Aim of the task:
With the pictures left out, please return exactly the line holding "[11.73-12.63s]" and each following line until the entries end.

Stored data:
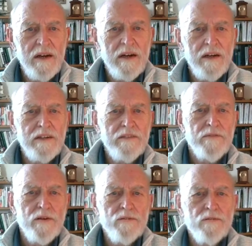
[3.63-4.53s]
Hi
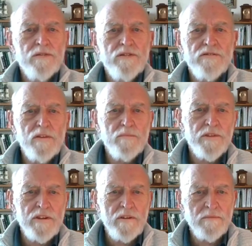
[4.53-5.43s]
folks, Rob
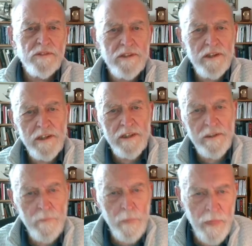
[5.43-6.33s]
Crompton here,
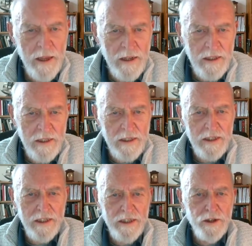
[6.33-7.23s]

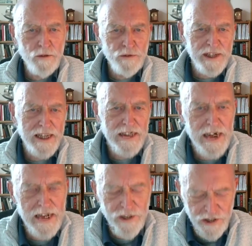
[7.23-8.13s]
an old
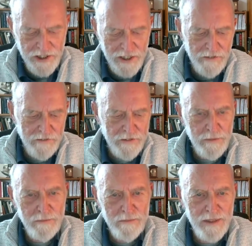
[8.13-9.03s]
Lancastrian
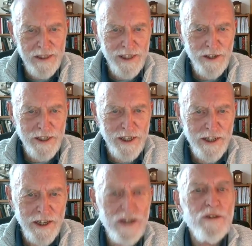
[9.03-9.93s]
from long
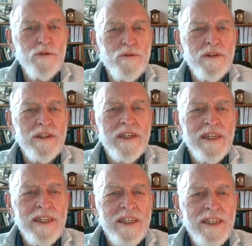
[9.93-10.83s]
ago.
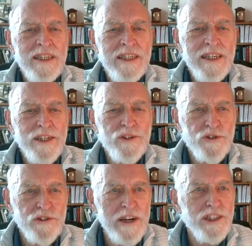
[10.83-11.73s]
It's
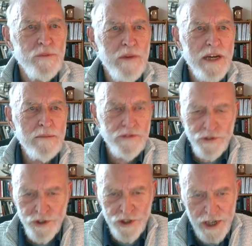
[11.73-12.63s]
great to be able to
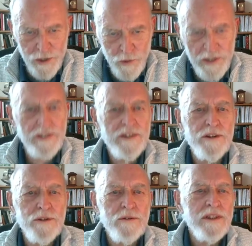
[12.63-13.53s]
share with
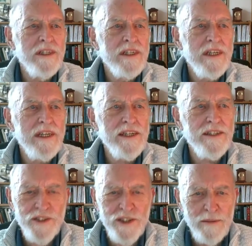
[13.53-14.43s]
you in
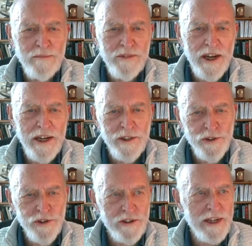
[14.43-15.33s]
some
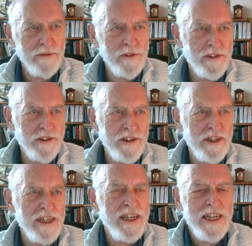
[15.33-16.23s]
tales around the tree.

Response:
[11.73-12.63s]
great to be able to
[12.63-13.53s]
share with
[13.53-14.43s]
you in
[14.43-15.33s]
some
[15.33-16.23s]
tales around the tree.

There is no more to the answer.